The term “sharp wave” refers to a transient with a pointed peak and duration of 70-200 msec.
The term “neural network algorithms” refers to algorithms that identify sharp transients that have a high probability of being epileptiform abnormalities.
“Noise” refers to any unwanted signal that modifies the desired signal. It can have multiple sources.
“Periodicity” refers to the distribution of patterns or elements in time (e.g., the appearance of a particular EEG activity at more or less regular intervals). The activity may be generalized, focal or lateralized.
An EEG epoch is an amplitude of a EEG signal as a function of time and frequency.
An EEG report produces tremendous amounts of information about a person's brain activity. However, there is a need to quickly and easily interpret that information in order to properly analyze the brain activity of a person.

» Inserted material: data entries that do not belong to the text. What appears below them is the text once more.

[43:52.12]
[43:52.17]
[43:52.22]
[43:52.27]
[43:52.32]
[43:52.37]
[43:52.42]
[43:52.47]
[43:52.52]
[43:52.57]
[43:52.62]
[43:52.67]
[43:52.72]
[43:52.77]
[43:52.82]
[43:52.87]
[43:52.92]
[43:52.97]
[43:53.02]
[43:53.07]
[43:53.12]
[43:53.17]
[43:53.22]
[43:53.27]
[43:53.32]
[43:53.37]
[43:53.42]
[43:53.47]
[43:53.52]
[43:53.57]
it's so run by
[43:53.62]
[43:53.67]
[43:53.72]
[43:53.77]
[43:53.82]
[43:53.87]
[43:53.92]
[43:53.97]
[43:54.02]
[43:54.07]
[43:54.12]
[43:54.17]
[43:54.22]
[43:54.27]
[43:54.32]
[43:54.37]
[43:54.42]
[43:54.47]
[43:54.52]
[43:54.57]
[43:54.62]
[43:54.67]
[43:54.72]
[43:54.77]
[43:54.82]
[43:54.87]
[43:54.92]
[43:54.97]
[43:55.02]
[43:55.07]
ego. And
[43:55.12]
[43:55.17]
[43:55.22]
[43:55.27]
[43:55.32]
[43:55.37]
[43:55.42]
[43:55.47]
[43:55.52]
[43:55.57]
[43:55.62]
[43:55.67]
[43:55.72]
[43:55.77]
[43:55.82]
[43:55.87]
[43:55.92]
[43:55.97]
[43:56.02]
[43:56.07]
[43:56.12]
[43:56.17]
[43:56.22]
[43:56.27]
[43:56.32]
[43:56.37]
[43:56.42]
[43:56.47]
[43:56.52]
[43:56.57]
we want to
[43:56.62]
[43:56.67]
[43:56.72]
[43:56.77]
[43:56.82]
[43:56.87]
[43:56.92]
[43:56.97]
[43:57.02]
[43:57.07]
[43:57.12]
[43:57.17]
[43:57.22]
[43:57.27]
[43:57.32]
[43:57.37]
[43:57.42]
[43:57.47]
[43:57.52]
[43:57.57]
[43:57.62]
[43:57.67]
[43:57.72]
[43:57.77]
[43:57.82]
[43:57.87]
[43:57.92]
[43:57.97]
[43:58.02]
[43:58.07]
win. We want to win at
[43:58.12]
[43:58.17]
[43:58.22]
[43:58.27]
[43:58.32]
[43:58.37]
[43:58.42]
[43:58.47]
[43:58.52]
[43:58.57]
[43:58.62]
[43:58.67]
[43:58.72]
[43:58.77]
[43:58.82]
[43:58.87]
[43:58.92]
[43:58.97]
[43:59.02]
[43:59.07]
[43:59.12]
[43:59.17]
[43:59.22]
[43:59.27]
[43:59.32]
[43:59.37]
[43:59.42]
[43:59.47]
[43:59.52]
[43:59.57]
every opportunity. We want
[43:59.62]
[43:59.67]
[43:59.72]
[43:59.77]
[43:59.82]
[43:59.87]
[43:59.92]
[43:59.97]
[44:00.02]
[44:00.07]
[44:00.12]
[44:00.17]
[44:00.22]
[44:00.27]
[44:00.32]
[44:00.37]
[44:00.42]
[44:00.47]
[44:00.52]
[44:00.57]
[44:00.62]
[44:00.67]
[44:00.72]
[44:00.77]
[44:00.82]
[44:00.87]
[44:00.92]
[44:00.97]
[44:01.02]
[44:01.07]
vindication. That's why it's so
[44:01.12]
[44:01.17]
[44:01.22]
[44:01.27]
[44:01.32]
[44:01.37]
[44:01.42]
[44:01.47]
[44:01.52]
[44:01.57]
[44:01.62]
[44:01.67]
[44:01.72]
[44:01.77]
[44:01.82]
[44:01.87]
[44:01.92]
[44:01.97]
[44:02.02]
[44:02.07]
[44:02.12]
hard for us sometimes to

While developing artifact reduction techniques, the inventors realized that displaying in graphical form the amount of artifact present in an EEG record would be very helpful to a reviewer of the EEG recording. Thus, the inventors invented a method and system to visually display in graphical form the amount of artifact present in an EEG record.
Displaying in graphical form the amount of artifact present in an EEG record allows a reviewer of the EEG recording to see how much muscle and eye movement is present in the EEG record.
Displaying in graphical form the amount of artifact present in an EEG record provides an un-complex indication of a patient state in summary form.
Displaying in graphical form the amount of artifact present in an EEG record indicates if there is artifact remaining in the trends.
The present invention is a graphical representation of the amount of artifact of various types present in an EEG record displayed over time.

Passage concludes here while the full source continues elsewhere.